Task details » After locating the line that holds "[00:03:29.09 to 00:03:30.16]", copy that line and all that follow it word for word through the end of the data, with no pictures.

[Saved data entries]

++++++++++++++++++++

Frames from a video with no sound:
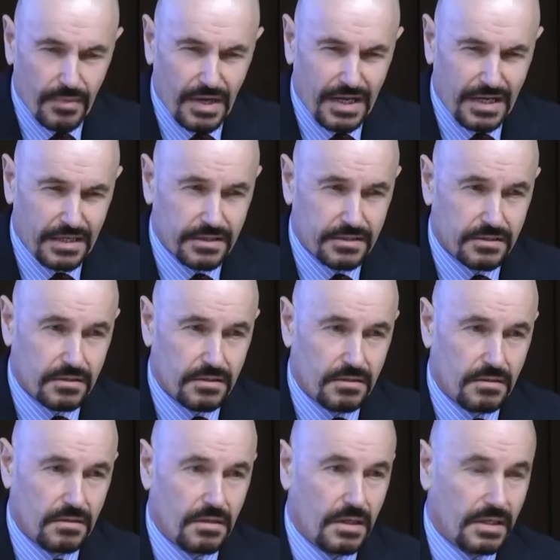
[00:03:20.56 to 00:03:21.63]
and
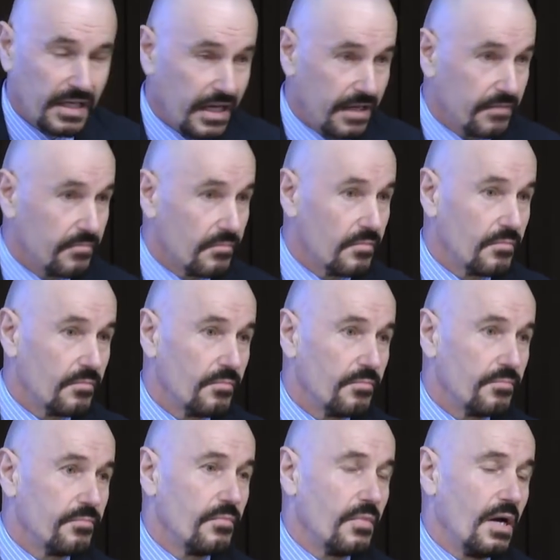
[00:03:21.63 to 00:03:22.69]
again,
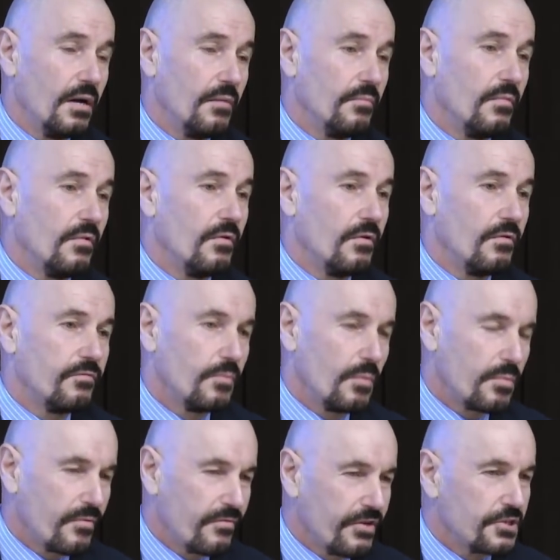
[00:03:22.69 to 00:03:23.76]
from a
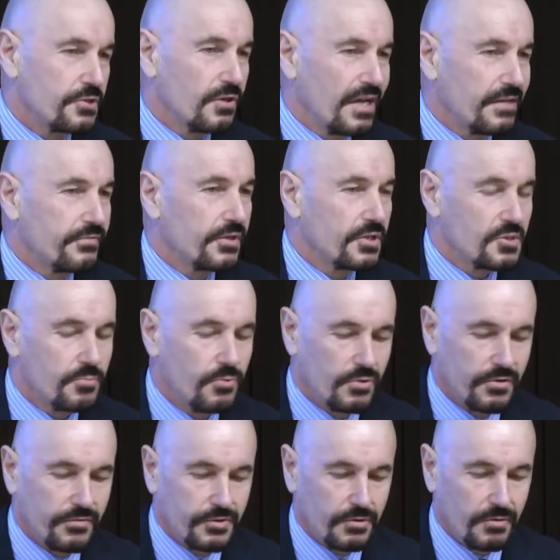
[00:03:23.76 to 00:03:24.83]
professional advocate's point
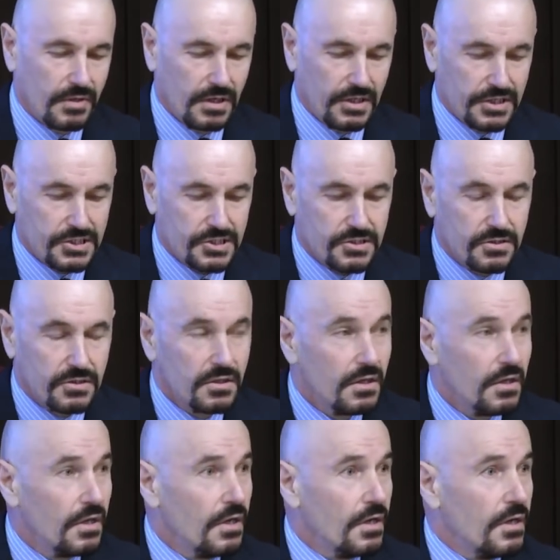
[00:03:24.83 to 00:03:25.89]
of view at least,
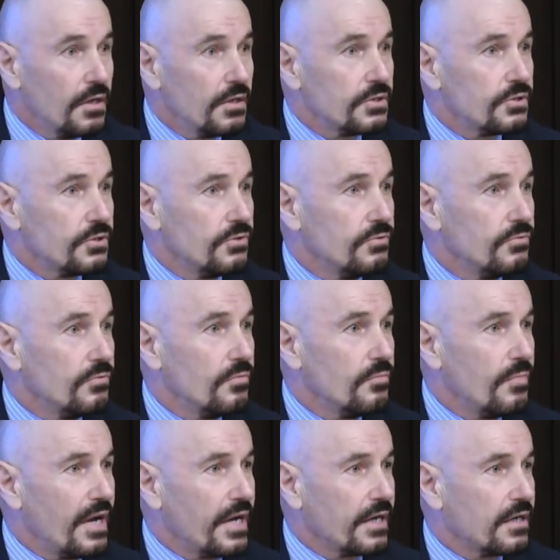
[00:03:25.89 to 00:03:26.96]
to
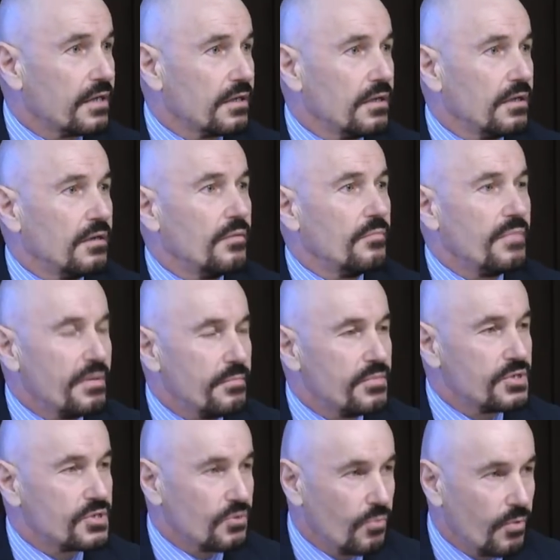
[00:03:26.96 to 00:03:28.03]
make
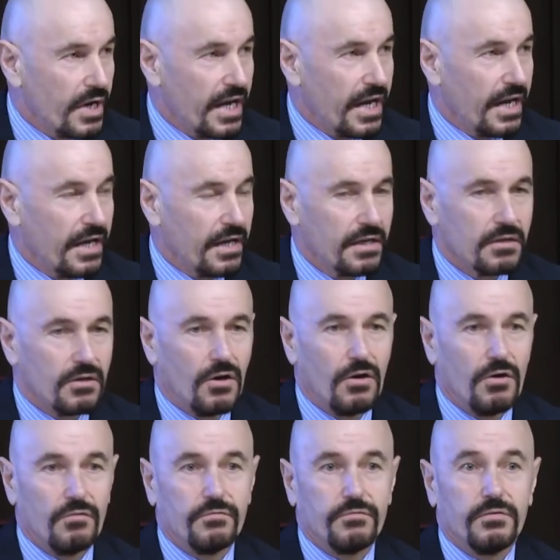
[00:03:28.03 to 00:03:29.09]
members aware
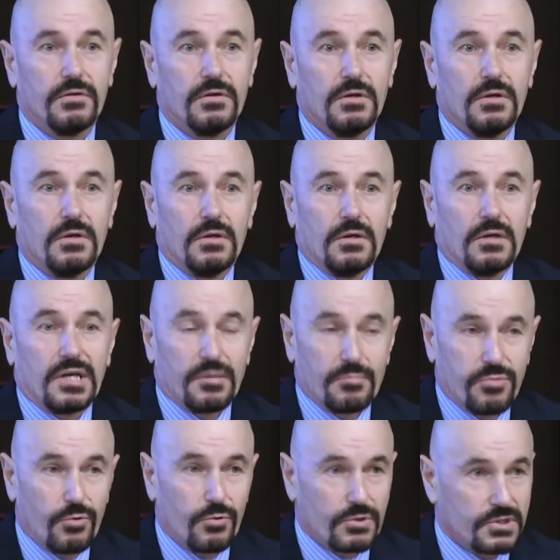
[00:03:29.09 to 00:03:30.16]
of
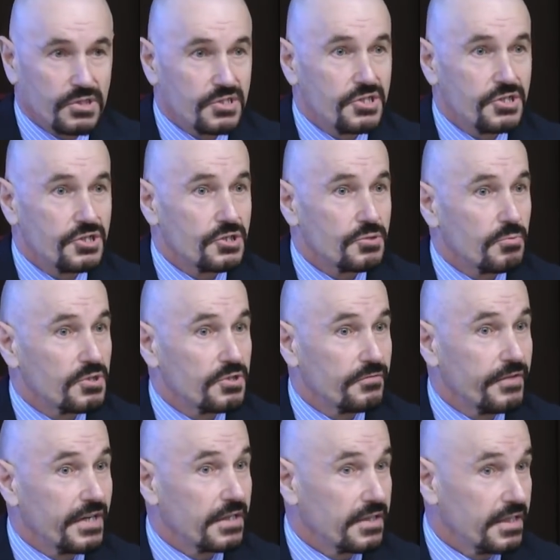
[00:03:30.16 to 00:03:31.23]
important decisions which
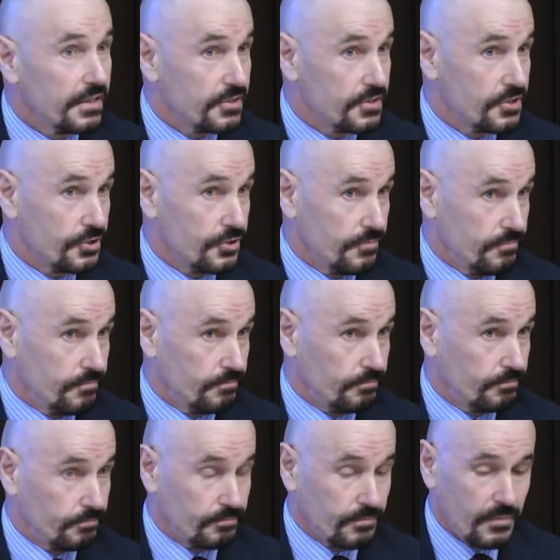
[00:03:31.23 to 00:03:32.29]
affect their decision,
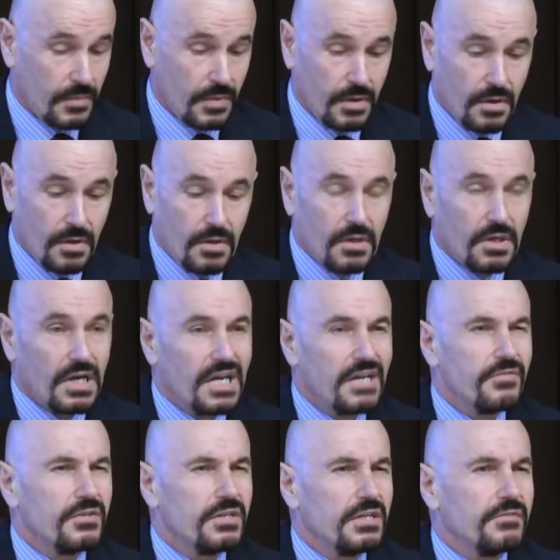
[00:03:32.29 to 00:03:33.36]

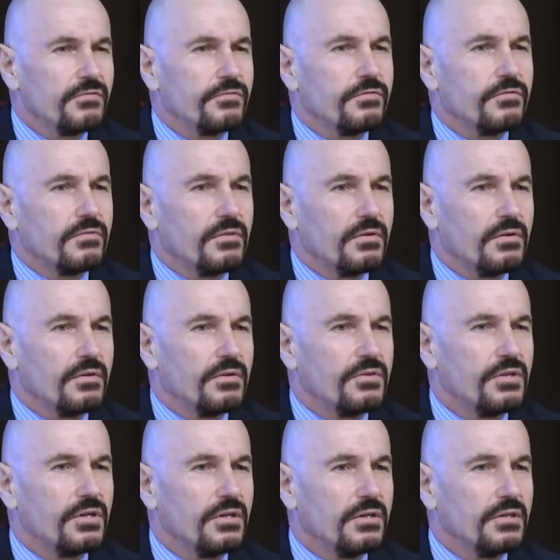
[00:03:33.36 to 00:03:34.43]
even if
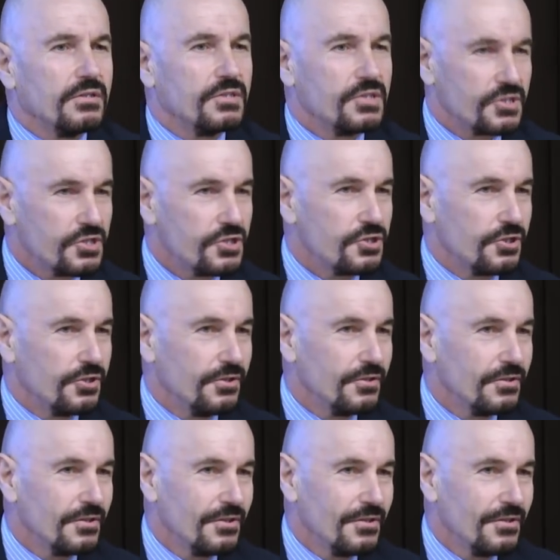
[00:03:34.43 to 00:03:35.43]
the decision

++++++++++++++++++++

Answer »
[00:03:29.09 to 00:03:30.16]
of
[00:03:30.16 to 00:03:31.23]
important decisions which
[00:03:31.23 to 00:03:32.29]
affect their decision,
[00:03:32.29 to 00:03:33.36]

[00:03:33.36 to 00:03:34.43]
even if
[00:03:34.43 to 00:03:35.43]
the decision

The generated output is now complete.